Ia menambahkan, selain belajar, ia juga belajar banyak tentang budaya dan nilai-nilai. Ketika dia memberinya papan sekolah menengah yang lebih tinggi, Neha membuat desanya bangga dengan mencetak 92 persen.

Dampak abadi, di dalam dan di luar lapangan

Program Beyond Football Shreeja India telah berjalan di distrik Birbhum dan Purba Bardhaman di Benggala Barat selama lima tahun terakhir dan telah membantu 300 gadis bermain sepak bola, kata Shib.

Namun, banyak tantangan bagi saudara-saudara, mengingat kebiasaan dan gagasan kuno tertanam kuat di komunitas tempat mereka bekerja.

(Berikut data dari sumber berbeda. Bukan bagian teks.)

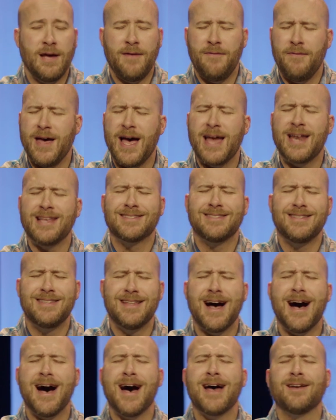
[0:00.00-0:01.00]
And that is
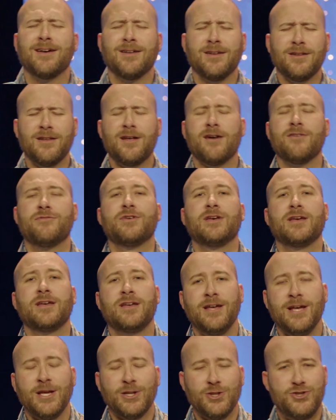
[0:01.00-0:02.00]
not a
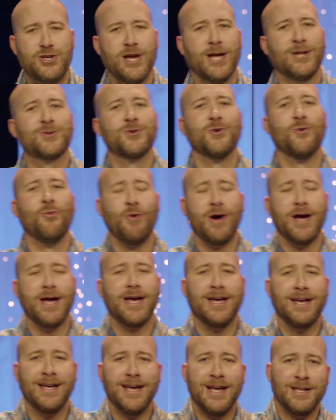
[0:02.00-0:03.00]
loving, gentle
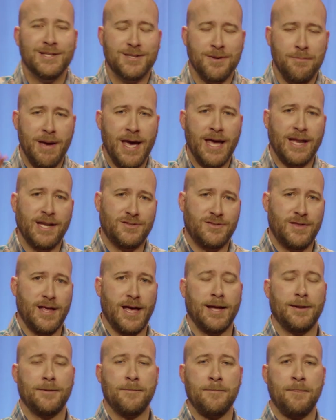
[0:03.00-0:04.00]
way to manage
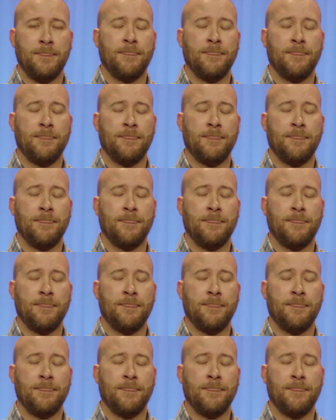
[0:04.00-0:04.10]
that.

Semangat tim adalah fokus besar di Shreeja IndiaSemangat tim adalah fokus besar di Shreeja India, Kredit gambar: Shib Shankar

“Gadis-gadis itu hidup dalam sistem sosial di mana orang tua, saudara kandung, dan anggota masyarakat tidak mendukung pendidikan mereka,” kata Shib. “Kondisi yang keras ini memaksa mereka untuk percaya bahwa mereka tidak mampu melakukan apa pun selain kehidupan yang sudah mereka jalani.”

Mengubah gagasan ini menjadi tantangan.

Untuk saat ini, mereka sedang dalam perjalanan untuk menantang gagasan ini, tambahnya. Bersamaan dengan ini, mereka ingin memasukkan program sepak bola dengan lokakarya pengetahuan, seni, tari, drama, bimbingan satu lawan satu, dan pendampingan.

“Program pengayaan ini akan menggerakkan anak perempuan melampaui perilaku biasa ke dalam alam pembelajaran aktif,” kata Shib.

Dia percaya bahwa Shreeja akan segera menjadi tempat di mana diskusi dan dialog akan berlangsung, tidak hanya tentang sepak bola dan akademisi, tetapi juga tentang keprihatinan masyarakat.

“Sepak bola yang terintegrasi dengan akademisi dapat menjadi kendaraan yang kuat untuk memberdayakan perempuan dan mengkatalisasi perubahan sosial,” ia berpendapat.